● Saved data entries

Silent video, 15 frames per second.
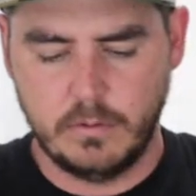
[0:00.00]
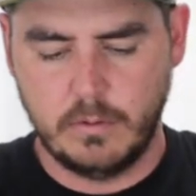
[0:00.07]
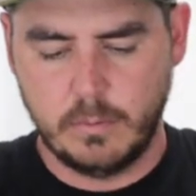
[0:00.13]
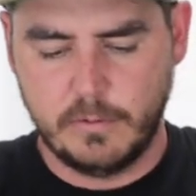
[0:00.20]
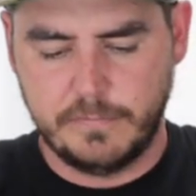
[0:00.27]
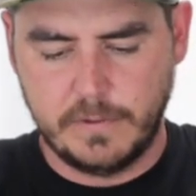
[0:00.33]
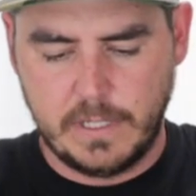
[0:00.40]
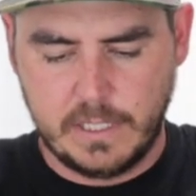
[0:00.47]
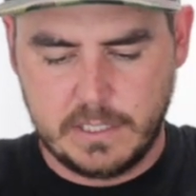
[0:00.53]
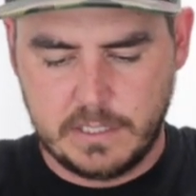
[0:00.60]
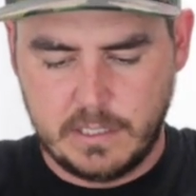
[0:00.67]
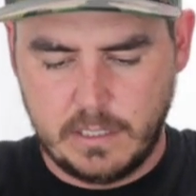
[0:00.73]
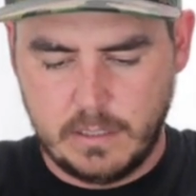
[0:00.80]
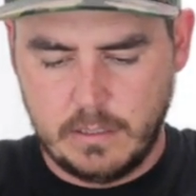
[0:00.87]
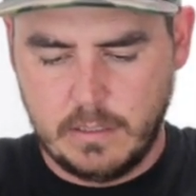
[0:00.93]

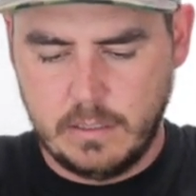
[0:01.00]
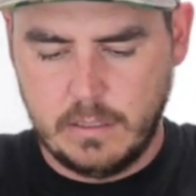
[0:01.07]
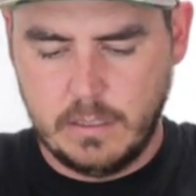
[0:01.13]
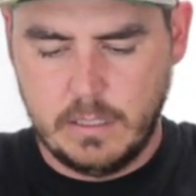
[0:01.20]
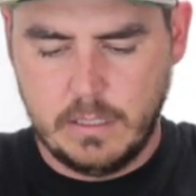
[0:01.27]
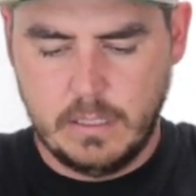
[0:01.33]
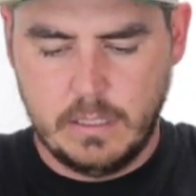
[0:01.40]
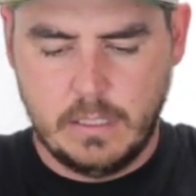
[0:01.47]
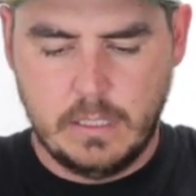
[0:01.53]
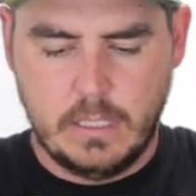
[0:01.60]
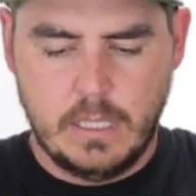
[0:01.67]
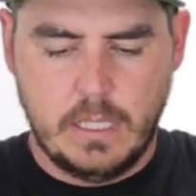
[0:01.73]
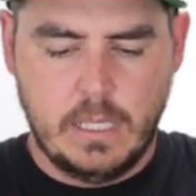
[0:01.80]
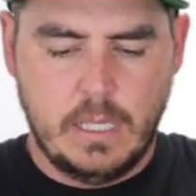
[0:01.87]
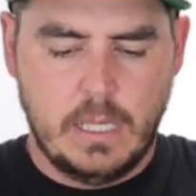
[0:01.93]
Uberflex.
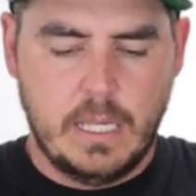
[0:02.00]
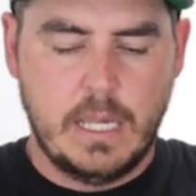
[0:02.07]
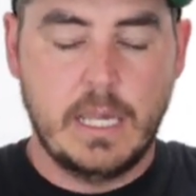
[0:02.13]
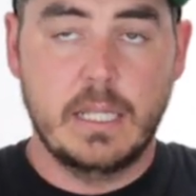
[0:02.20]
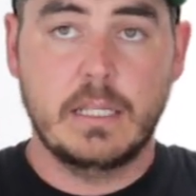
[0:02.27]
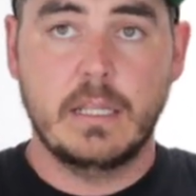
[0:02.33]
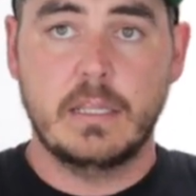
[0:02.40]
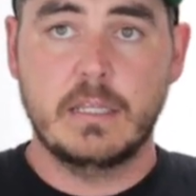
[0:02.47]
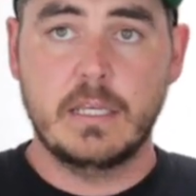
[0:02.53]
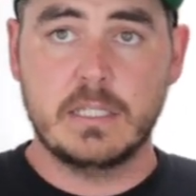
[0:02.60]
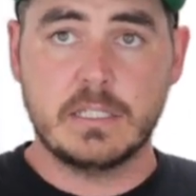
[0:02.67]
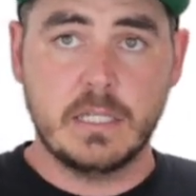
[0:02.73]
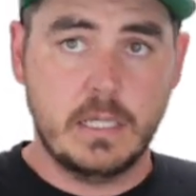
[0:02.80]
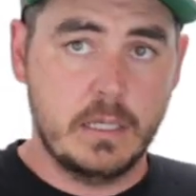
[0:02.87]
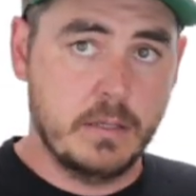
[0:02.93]
And
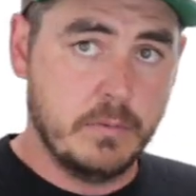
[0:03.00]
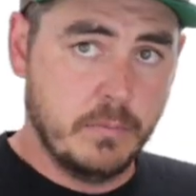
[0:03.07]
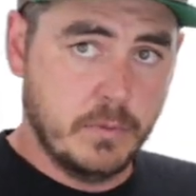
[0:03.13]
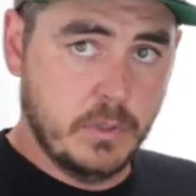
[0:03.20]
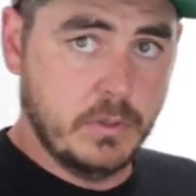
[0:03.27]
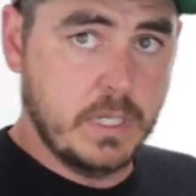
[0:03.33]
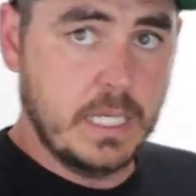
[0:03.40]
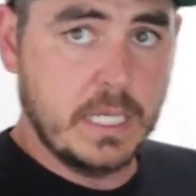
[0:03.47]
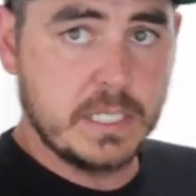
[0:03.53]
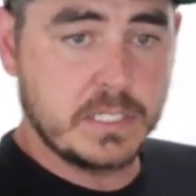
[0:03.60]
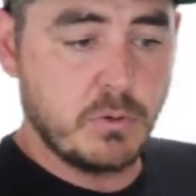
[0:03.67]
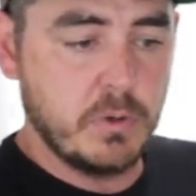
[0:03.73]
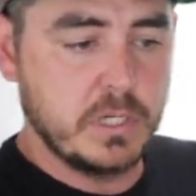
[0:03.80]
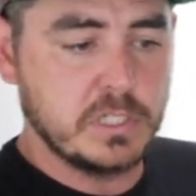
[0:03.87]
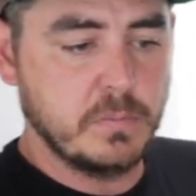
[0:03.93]
this unit
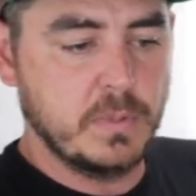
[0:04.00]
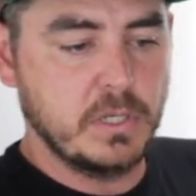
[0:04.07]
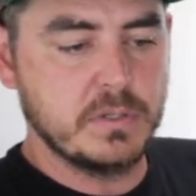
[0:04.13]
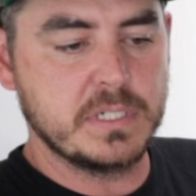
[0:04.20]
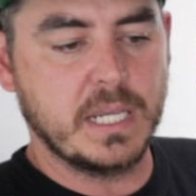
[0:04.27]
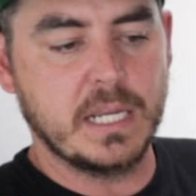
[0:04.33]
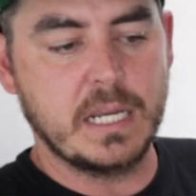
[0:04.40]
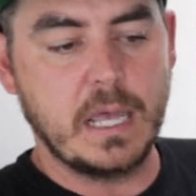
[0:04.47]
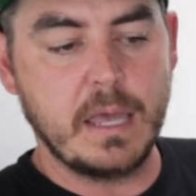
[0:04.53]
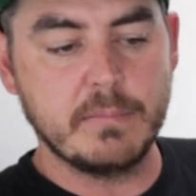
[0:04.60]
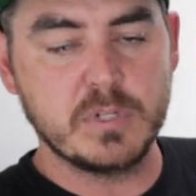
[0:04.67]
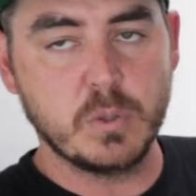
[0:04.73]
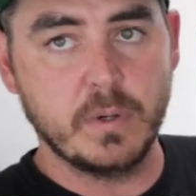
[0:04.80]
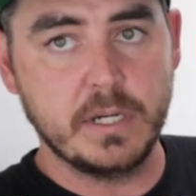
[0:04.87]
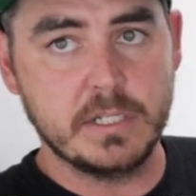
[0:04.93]
is going to be using an
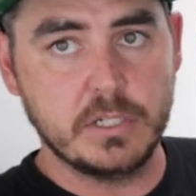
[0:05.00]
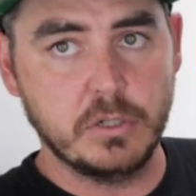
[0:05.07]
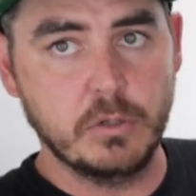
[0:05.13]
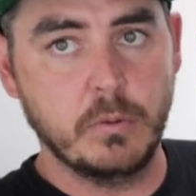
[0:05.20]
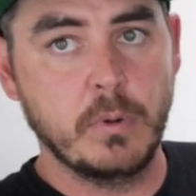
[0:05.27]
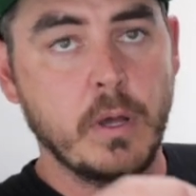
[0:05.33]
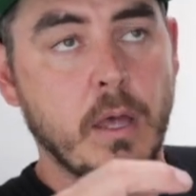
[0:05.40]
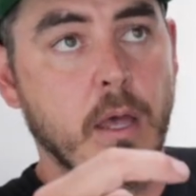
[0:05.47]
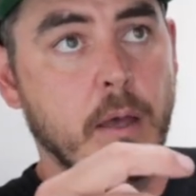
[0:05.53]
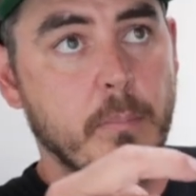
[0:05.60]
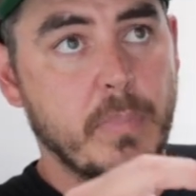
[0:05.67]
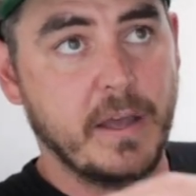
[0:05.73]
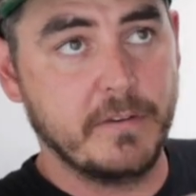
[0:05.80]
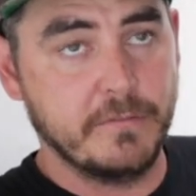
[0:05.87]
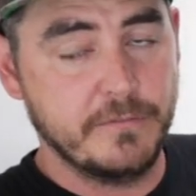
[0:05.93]
M22
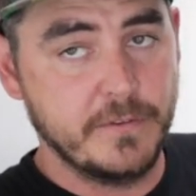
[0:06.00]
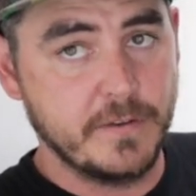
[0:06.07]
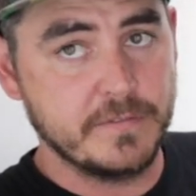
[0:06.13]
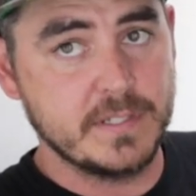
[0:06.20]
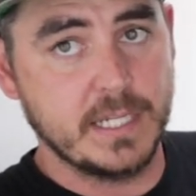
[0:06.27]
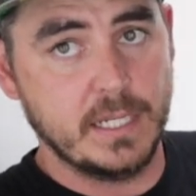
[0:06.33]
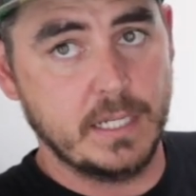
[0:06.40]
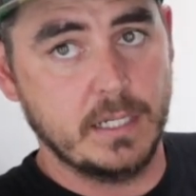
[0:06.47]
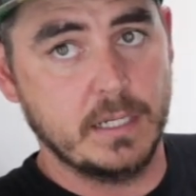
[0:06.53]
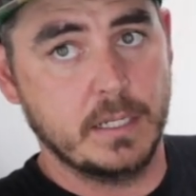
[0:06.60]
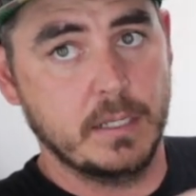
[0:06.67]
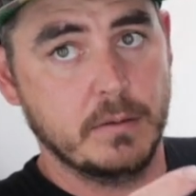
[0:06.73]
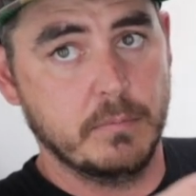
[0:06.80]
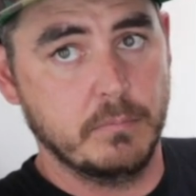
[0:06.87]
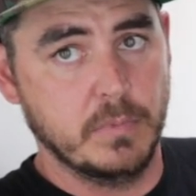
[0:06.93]
by
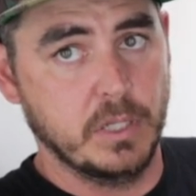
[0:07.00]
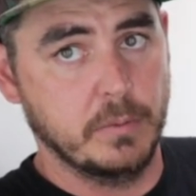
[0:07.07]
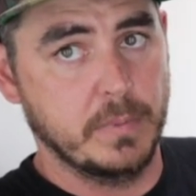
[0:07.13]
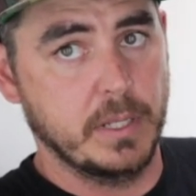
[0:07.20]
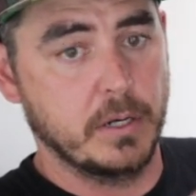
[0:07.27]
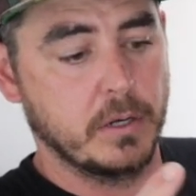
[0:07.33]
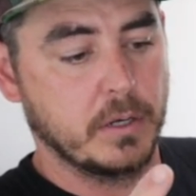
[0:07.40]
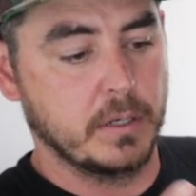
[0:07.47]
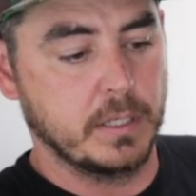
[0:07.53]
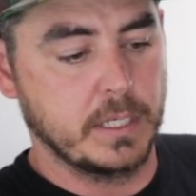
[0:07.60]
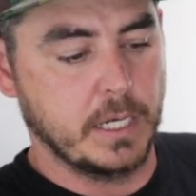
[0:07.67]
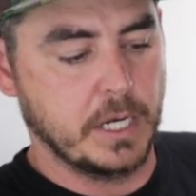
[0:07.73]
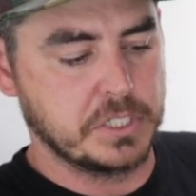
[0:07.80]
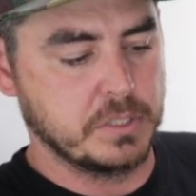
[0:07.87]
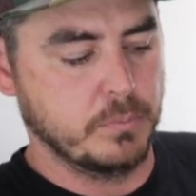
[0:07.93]
15 millimeter
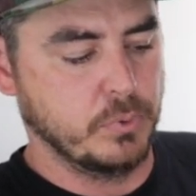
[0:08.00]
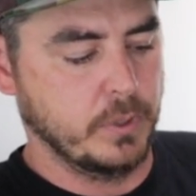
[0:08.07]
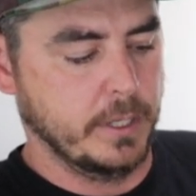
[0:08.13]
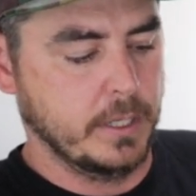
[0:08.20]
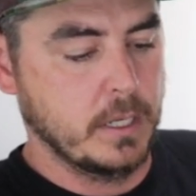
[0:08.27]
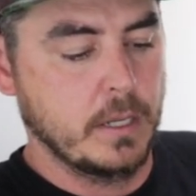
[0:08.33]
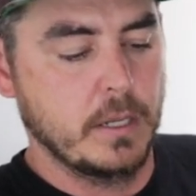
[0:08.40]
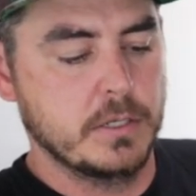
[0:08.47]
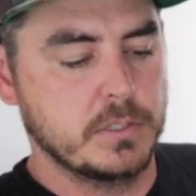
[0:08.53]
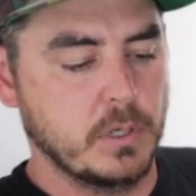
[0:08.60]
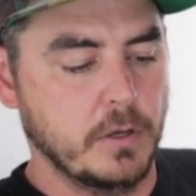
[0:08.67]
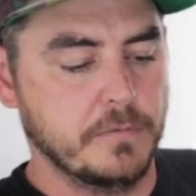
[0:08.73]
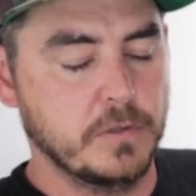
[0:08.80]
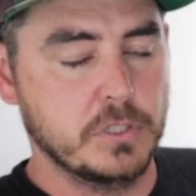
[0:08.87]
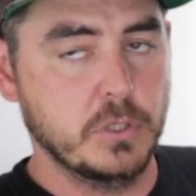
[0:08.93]
connection point.
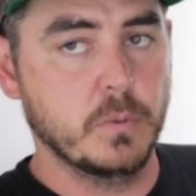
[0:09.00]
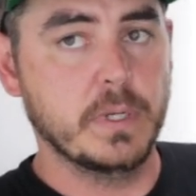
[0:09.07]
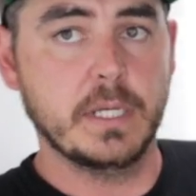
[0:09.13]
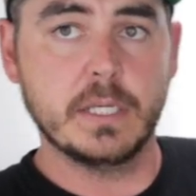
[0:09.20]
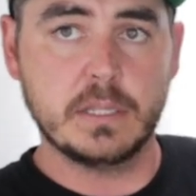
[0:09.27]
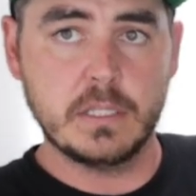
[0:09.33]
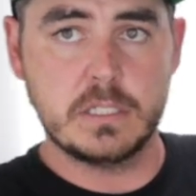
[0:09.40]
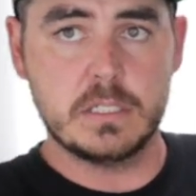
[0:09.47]
So if you do want to get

● Exercise requirements
An exact, word-for-word copy of the records is expected, with no pictures in it.

● Expected answer
Silent video, 15 frames per second.
[0:00.00]
[0:00.07]
[0:00.13]
[0:00.20]
[0:00.27]
[0:00.33]
[0:00.40]
[0:00.47]
[0:00.53]
[0:00.60]
[0:00.67]
[0:00.73]
[0:00.80]
[0:00.87]
[0:00.93]

[0:01.00]
[0:01.07]
[0:01.13]
[0:01.20]
[0:01.27]
[0:01.33]
[0:01.40]
[0:01.47]
[0:01.53]
[0:01.60]
[0:01.67]
[0:01.73]
[0:01.80]
[0:01.87]
[0:01.93]
Uberflex.
[0:02.00]
[0:02.07]
[0:02.13]
[0:02.20]
[0:02.27]
[0:02.33]
[0:02.40]
[0:02.47]
[0:02.53]
[0:02.60]
[0:02.67]
[0:02.73]
[0:02.80]
[0:02.87]
[0:02.93]
And
[0:03.00]
[0:03.07]
[0:03.13]
[0:03.20]
[0:03.27]
[0:03.33]
[0:03.40]
[0:03.47]
[0:03.53]
[0:03.60]
[0:03.67]
[0:03.73]
[0:03.80]
[0:03.87]
[0:03.93]
this unit
[0:04.00]
[0:04.07]
[0:04.13]
[0:04.20]
[0:04.27]
[0:04.33]
[0:04.40]
[0:04.47]
[0:04.53]
[0:04.60]
[0:04.67]
[0:04.73]
[0:04.80]
[0:04.87]
[0:04.93]
is going to be using an
[0:05.00]
[0:05.07]
[0:05.13]
[0:05.20]
[0:05.27]
[0:05.33]
[0:05.40]
[0:05.47]
[0:05.53]
[0:05.60]
[0:05.67]
[0:05.73]
[0:05.80]
[0:05.87]
[0:05.93]
M22
[0:06.00]
[0:06.07]
[0:06.13]
[0:06.20]
[0:06.27]
[0:06.33]
[0:06.40]
[0:06.47]
[0:06.53]
[0:06.60]
[0:06.67]
[0:06.73]
[0:06.80]
[0:06.87]
[0:06.93]
by
[0:07.00]
[0:07.07]
[0:07.13]
[0:07.20]
[0:07.27]
[0:07.33]
[0:07.40]
[0:07.47]
[0:07.53]
[0:07.60]
[0:07.67]
[0:07.73]
[0:07.80]
[0:07.87]
[0:07.93]
15 millimeter
[0:08.00]
[0:08.07]
[0:08.13]
[0:08.20]
[0:08.27]
[0:08.33]
[0:08.40]
[0:08.47]
[0:08.53]
[0:08.60]
[0:08.67]
[0:08.73]
[0:08.80]
[0:08.87]
[0:08.93]
connection point.
[0:09.00]
[0:09.07]
[0:09.13]
[0:09.20]
[0:09.27]
[0:09.33]
[0:09.40]
[0:09.47]
So if you do want to get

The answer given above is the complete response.